- [TASK INSTRUCTIONS]: Without any of the pictures, set down the data below exactly.
** Opening DATASET RECORDS block **
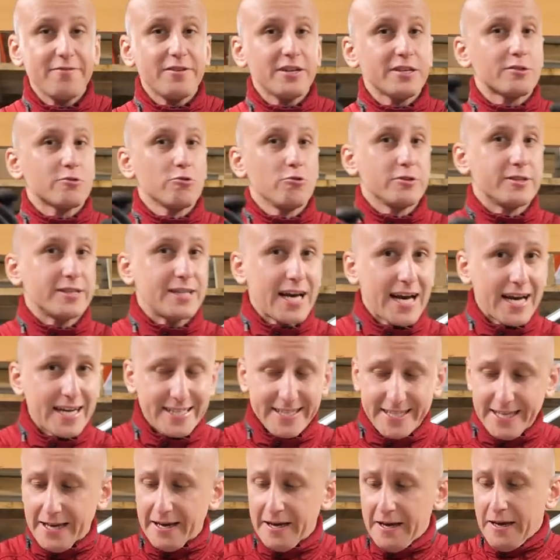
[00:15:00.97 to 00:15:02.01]
И в
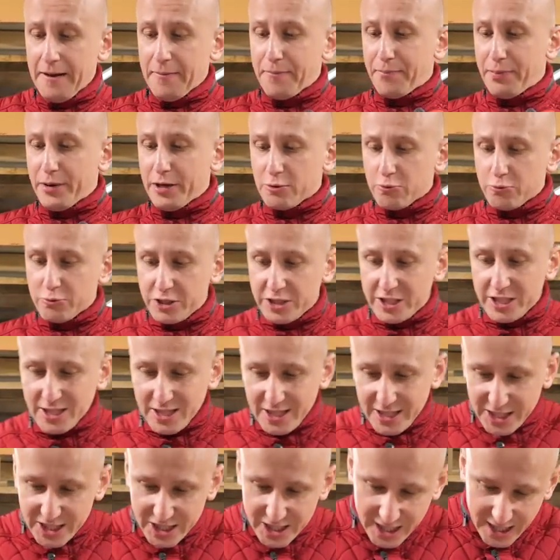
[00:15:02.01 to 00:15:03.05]
результате
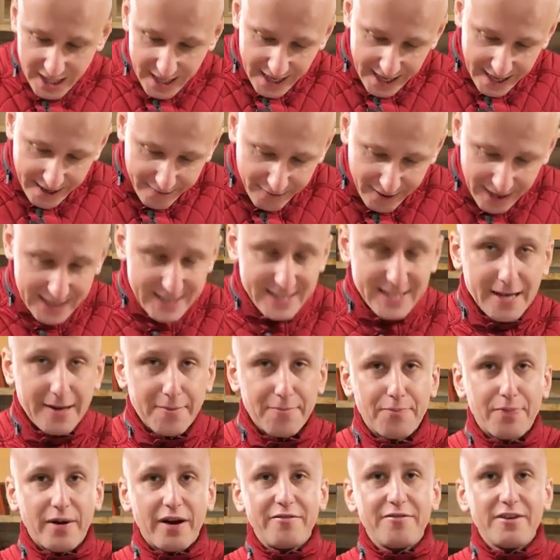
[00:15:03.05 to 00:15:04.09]
получилась шероховатая
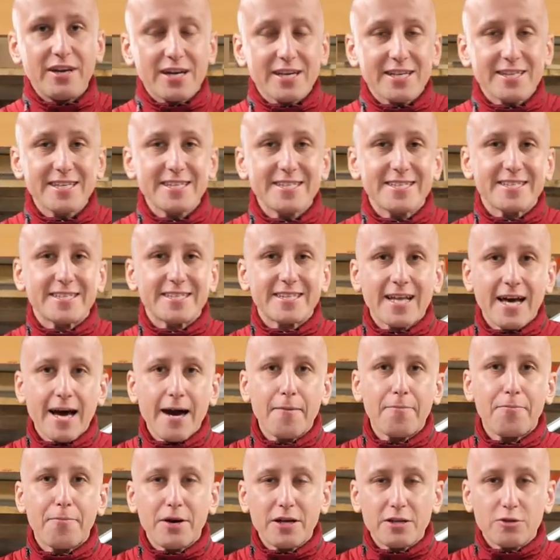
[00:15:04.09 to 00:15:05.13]
поверхность
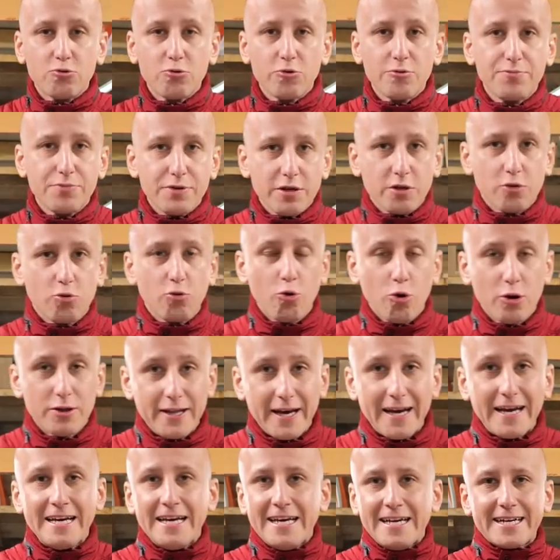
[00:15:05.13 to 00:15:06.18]
наподобие
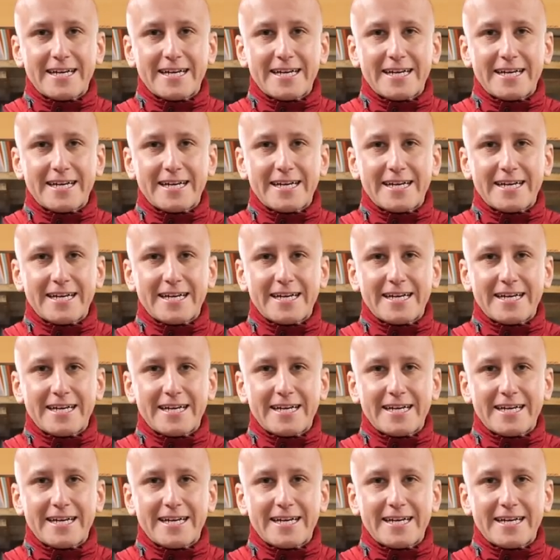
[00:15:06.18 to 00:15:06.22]
хона.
** Closing DATASET RECORDS block **
- [RESPONSE BOX]:
[00:15:00.97 to 00:15:02.01]
И в
[00:15:02.01 to 00:15:03.05]
результате
[00:15:03.05 to 00:15:04.09]
получилась шероховатая
[00:15:04.09 to 00:15:05.13]
поверхность
[00:15:05.13 to 00:15:06.18]
наподобие
[00:15:06.18 to 00:15:06.22]
хона.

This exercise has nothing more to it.